▶ **RECORDS FOR PROCESSING**
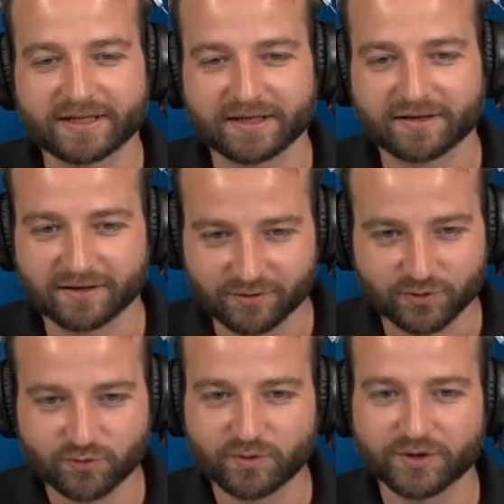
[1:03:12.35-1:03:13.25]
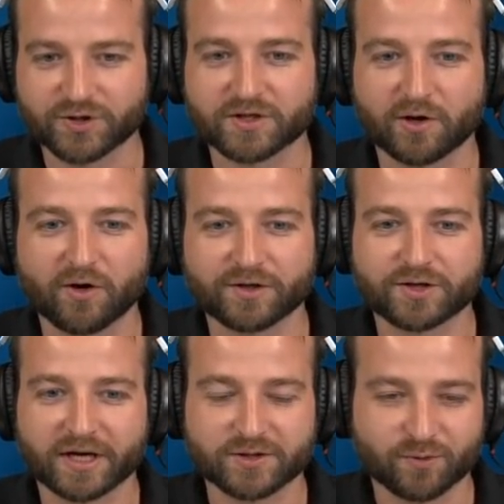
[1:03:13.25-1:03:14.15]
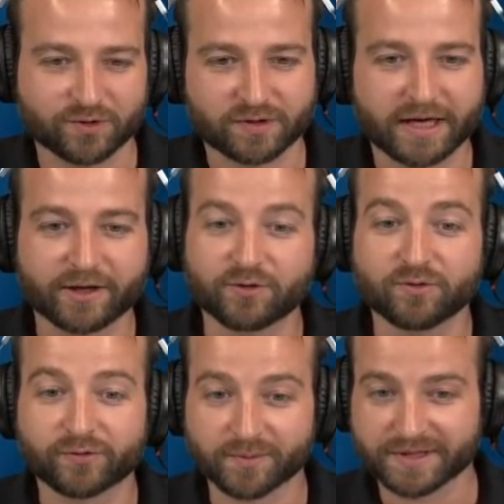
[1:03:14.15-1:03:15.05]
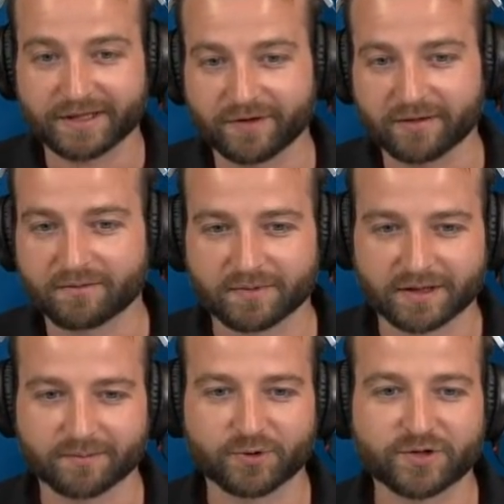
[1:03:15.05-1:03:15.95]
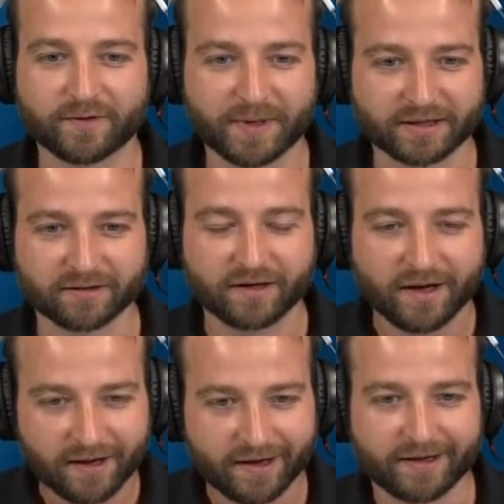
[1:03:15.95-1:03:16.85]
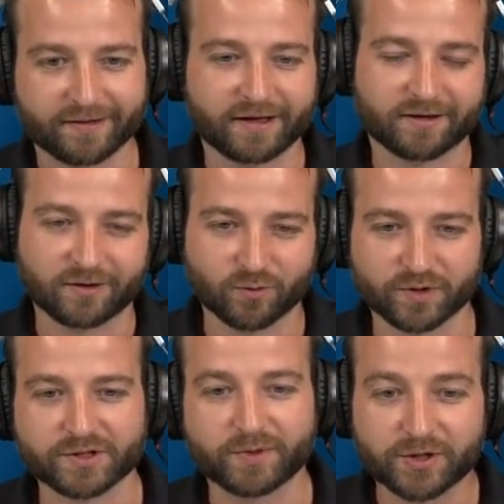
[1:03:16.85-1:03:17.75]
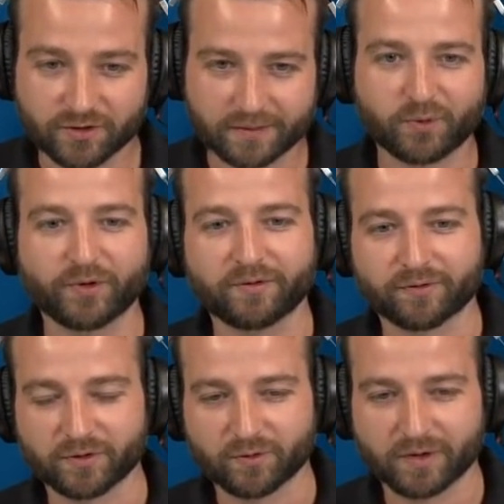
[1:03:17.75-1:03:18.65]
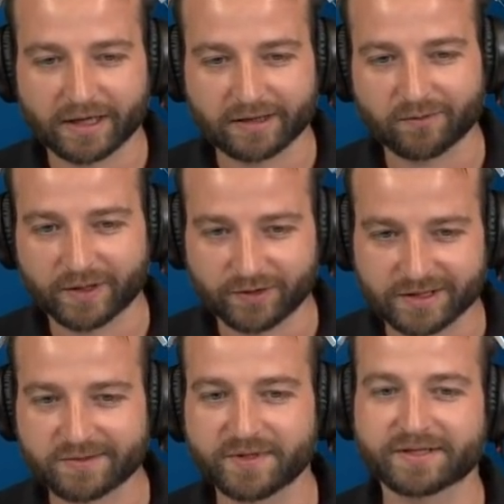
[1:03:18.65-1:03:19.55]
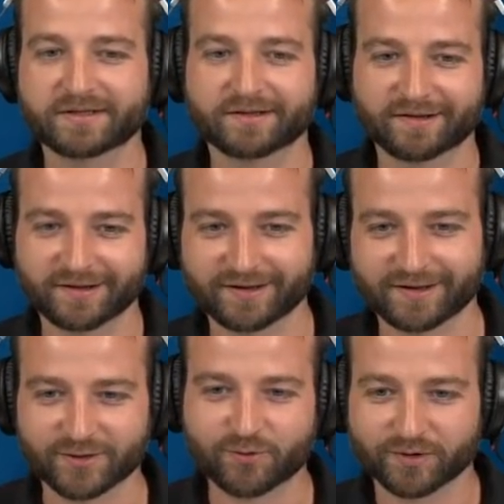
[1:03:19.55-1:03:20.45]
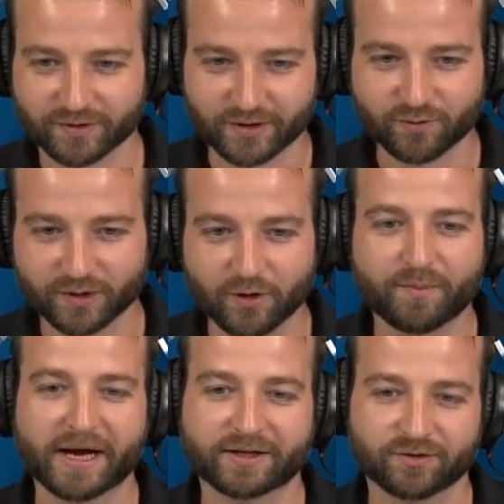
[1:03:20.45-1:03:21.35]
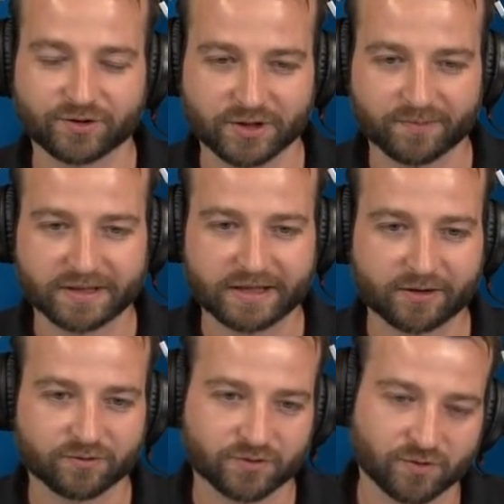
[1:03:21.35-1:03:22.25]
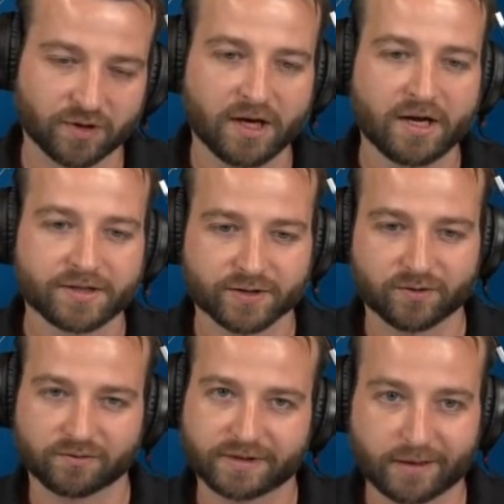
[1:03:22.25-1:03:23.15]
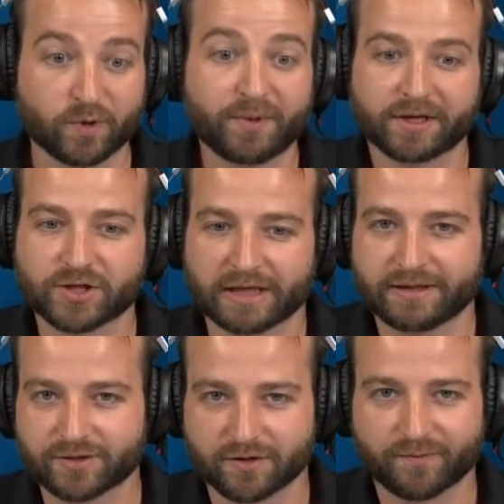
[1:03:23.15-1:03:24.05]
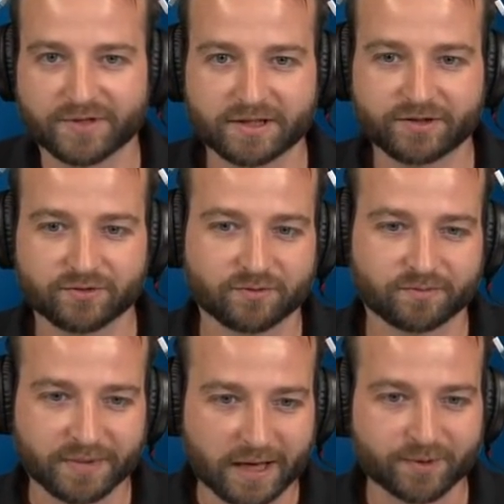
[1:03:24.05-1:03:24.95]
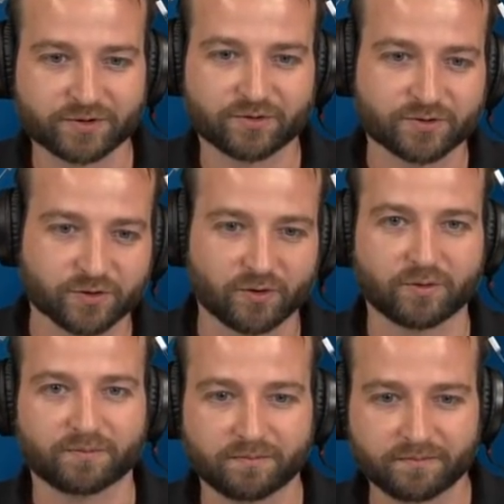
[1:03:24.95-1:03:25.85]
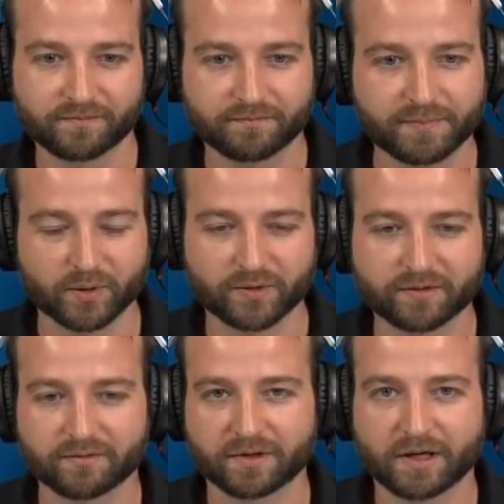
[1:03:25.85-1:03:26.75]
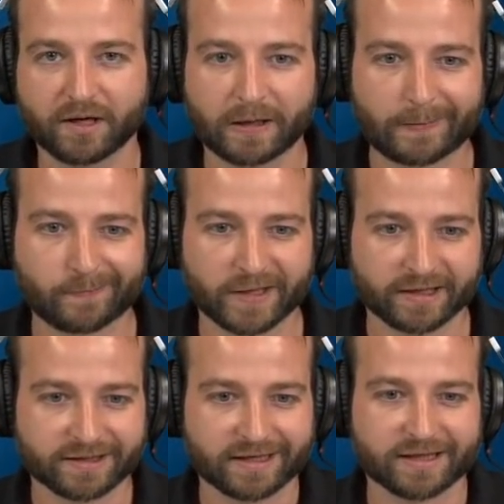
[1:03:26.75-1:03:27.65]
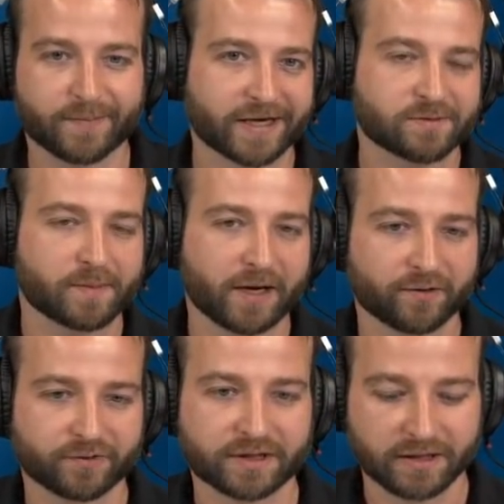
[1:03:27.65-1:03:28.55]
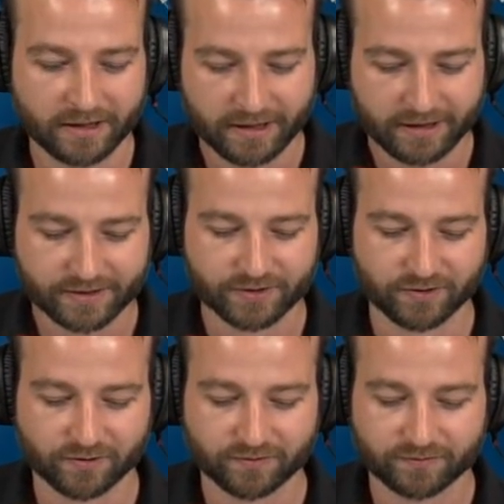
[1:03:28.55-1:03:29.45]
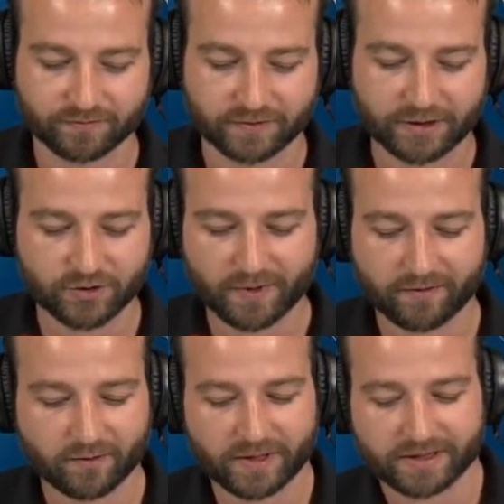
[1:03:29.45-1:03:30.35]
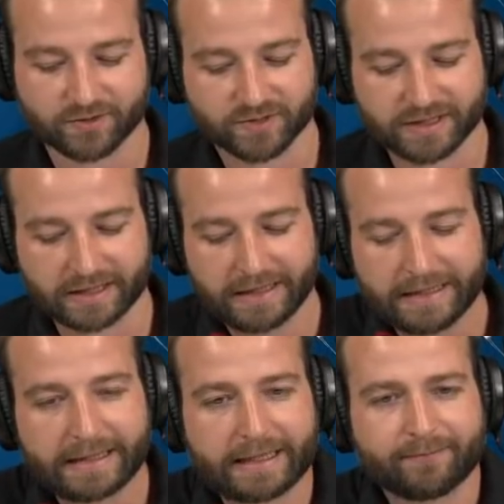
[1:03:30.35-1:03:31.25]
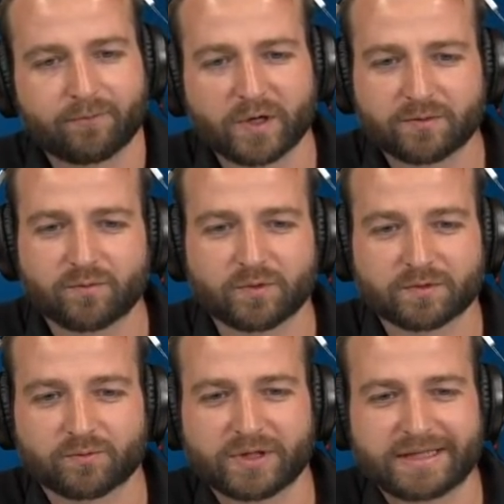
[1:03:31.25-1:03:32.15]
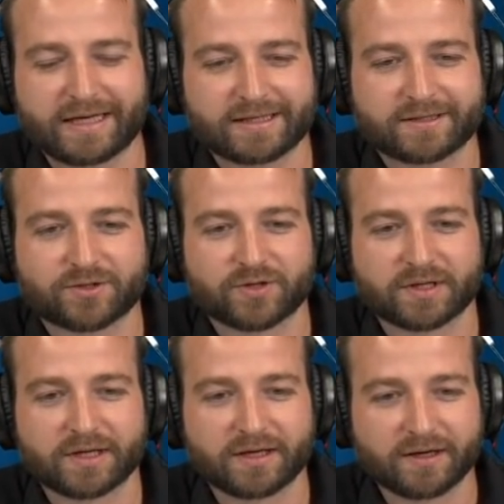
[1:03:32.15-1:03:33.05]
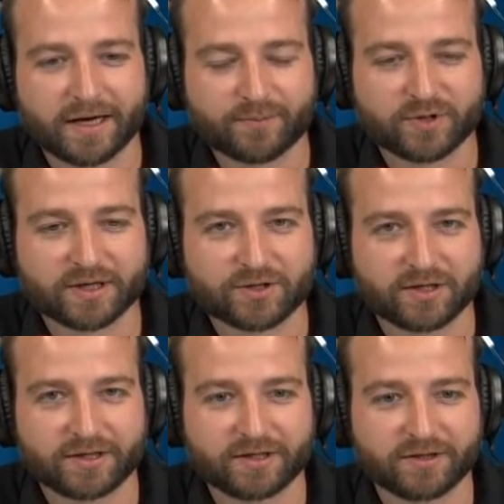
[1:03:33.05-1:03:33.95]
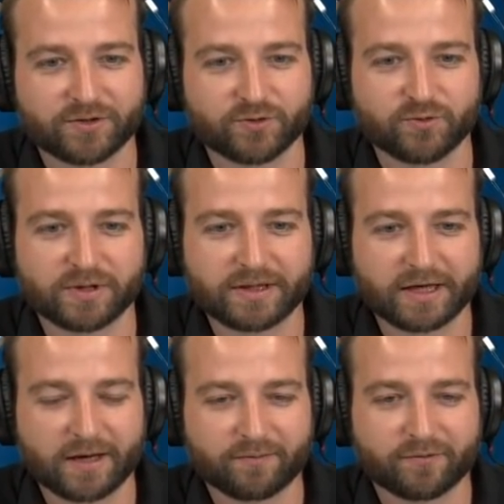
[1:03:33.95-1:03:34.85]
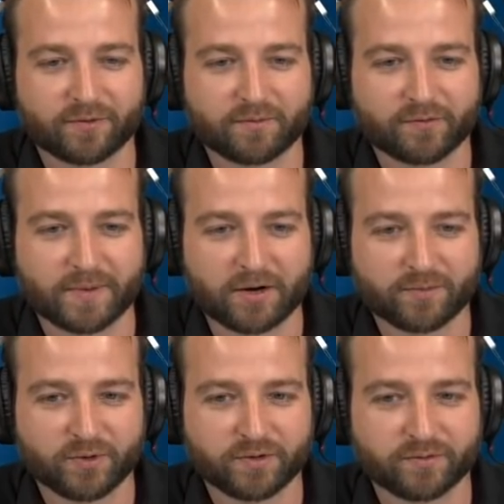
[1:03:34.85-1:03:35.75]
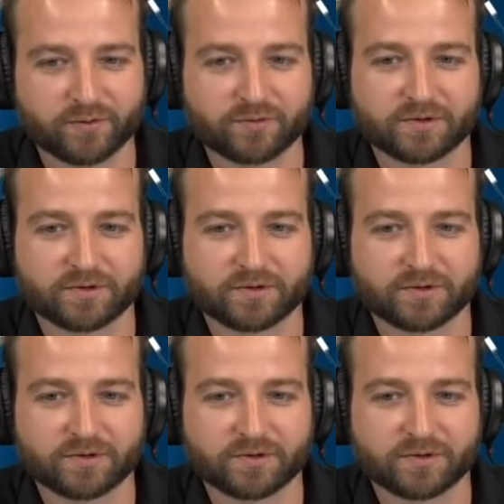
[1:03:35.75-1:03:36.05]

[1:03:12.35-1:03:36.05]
That you will just launch a squadron like you do from a CV with the push of a button, and then you will switch to that point of view. And when you dismiss the squadron, you will go back to the ship and take control. So there will be a challenge, obviously, to be able to control both and get the maximum out of it. So that should be quite interesting. What tasks should a hybrid actually do in the game from our point of view?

▶ **WHAT YOU NEED TO DO**
Copy the listing above exactly, but only from the line with "[1:03:14.15-1:03:15.05]" through the line with "[1:03:24.95-1:03:25.85]", including those two lines and excluding any picture.

▶ **SOLUTION TO THE PROBLEM**
[1:03:14.15-1:03:15.05]
[1:03:15.05-1:03:15.95]
[1:03:15.95-1:03:16.85]
[1:03:16.85-1:03:17.75]
[1:03:17.75-1:03:18.65]
[1:03:18.65-1:03:19.55]
[1:03:19.55-1:03:20.45]
[1:03:20.45-1:03:21.35]
[1:03:21.35-1:03:22.25]
[1:03:22.25-1:03:23.15]
[1:03:23.15-1:03:24.05]
[1:03:24.05-1:03:24.95]
[1:03:24.95-1:03:25.85]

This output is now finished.